> _Provided information_:
>>>

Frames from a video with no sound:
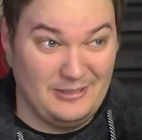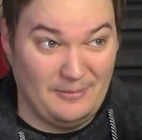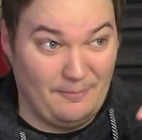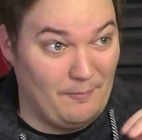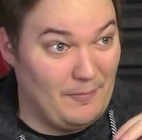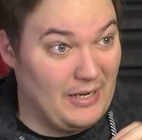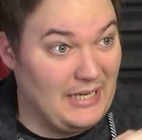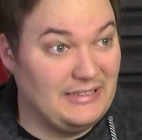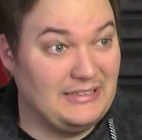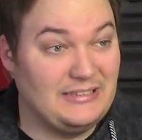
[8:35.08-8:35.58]

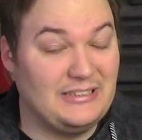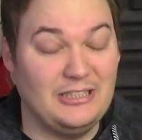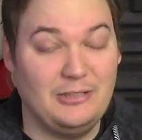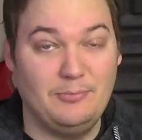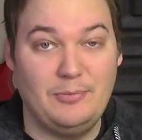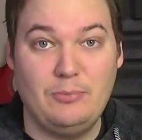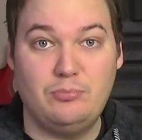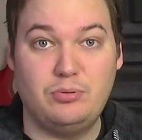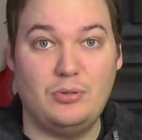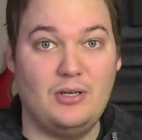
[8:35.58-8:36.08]
may still
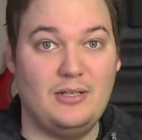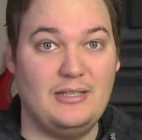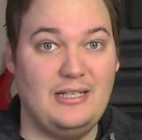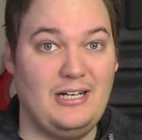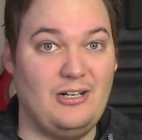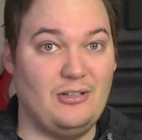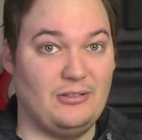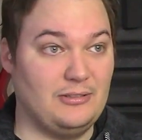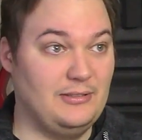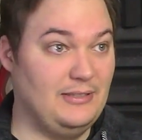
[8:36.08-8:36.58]
be brought
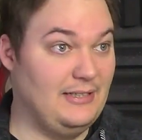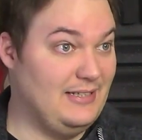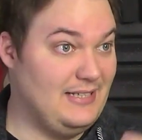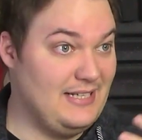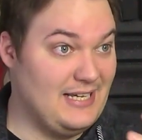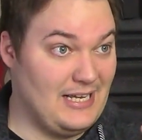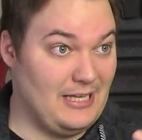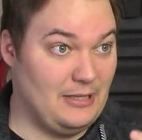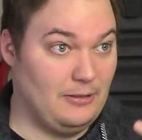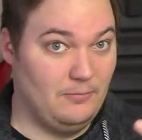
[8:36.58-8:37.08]
out
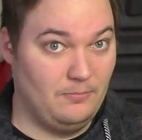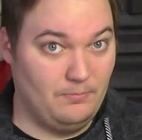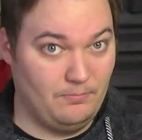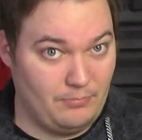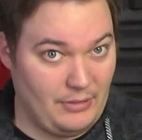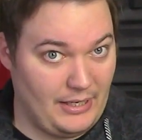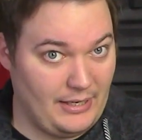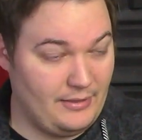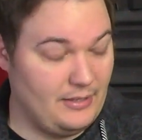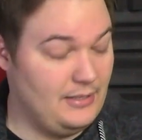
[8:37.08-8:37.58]
again
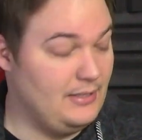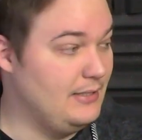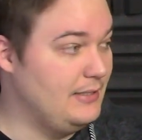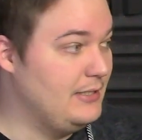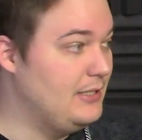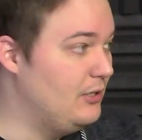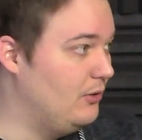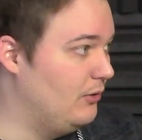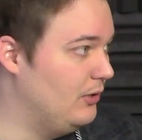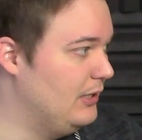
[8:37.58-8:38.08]
by the
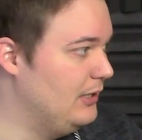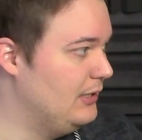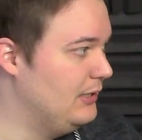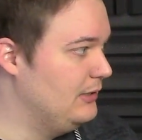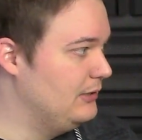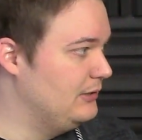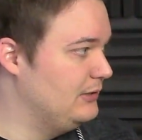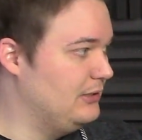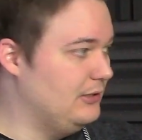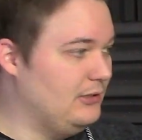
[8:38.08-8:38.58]
EQ.
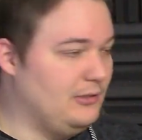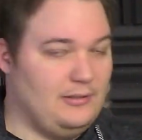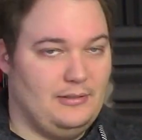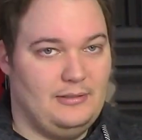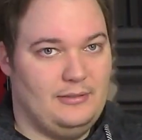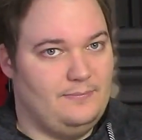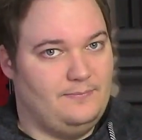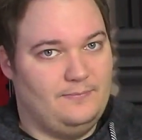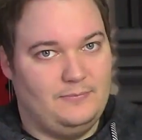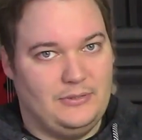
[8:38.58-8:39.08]

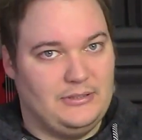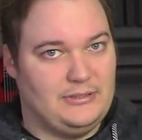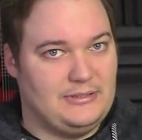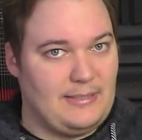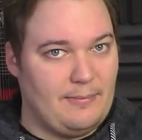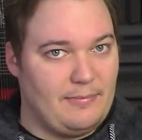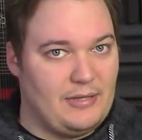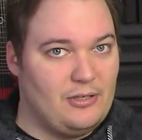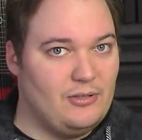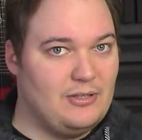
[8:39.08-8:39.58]
So it's
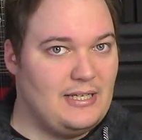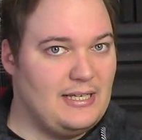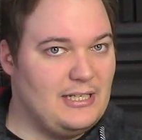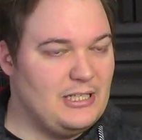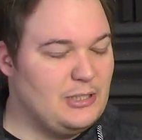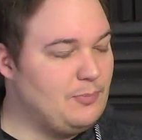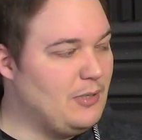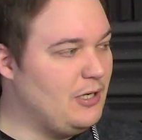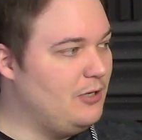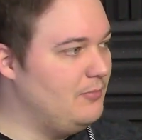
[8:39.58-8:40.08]
something you can
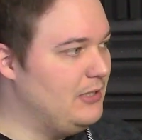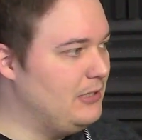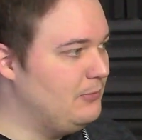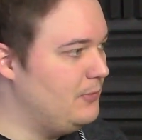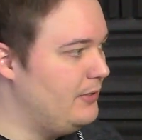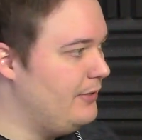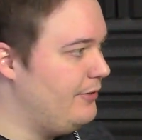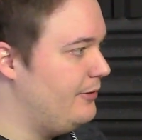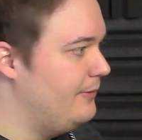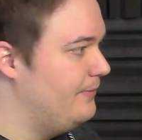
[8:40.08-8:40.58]
experiment
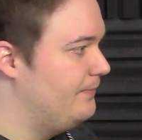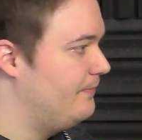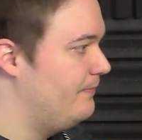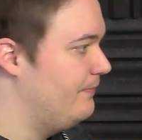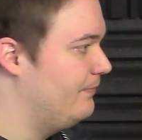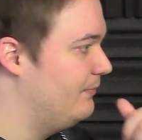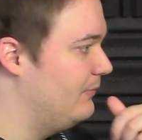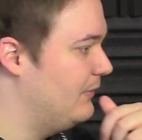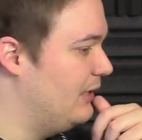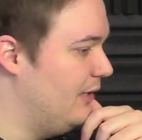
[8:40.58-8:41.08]
with.
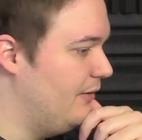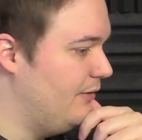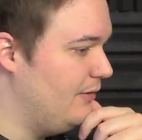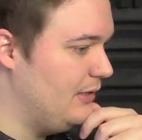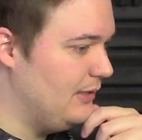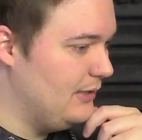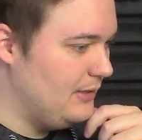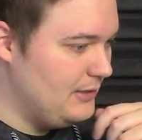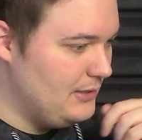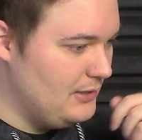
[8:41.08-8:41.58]
I
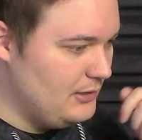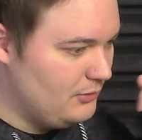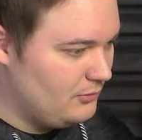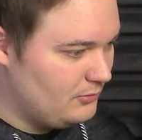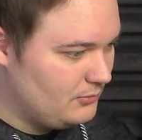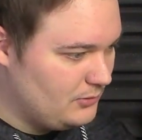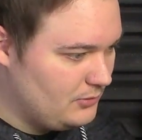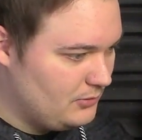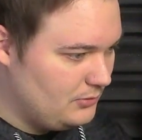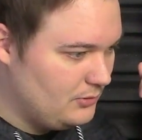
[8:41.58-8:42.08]
think it
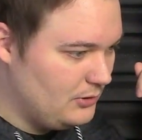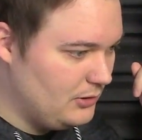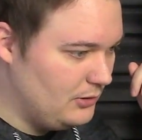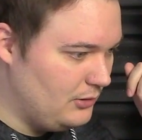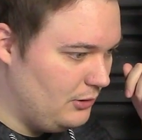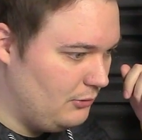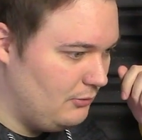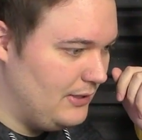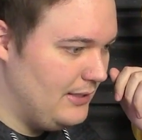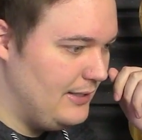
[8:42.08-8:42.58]
could
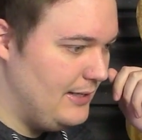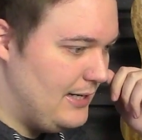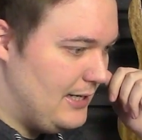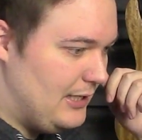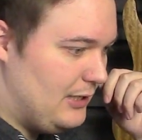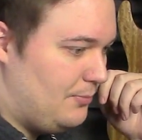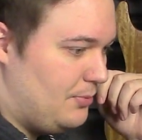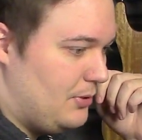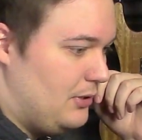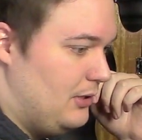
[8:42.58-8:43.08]
already
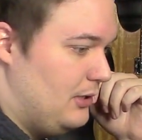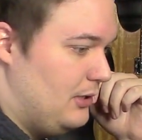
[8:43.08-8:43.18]
help.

<<<

> _What to work on_:
Reproduce the lines of the listing exactly, starting at the one that contains "[8:40.58-8:41.08]" and continuing through the final line, but leave out the pictures.

> _Final answer_:
[8:40.58-8:41.08]
with.
[8:41.08-8:41.58]
I
[8:41.58-8:42.08]
think it
[8:42.08-8:42.58]
could
[8:42.58-8:43.08]
already
[8:43.08-8:43.18]
help.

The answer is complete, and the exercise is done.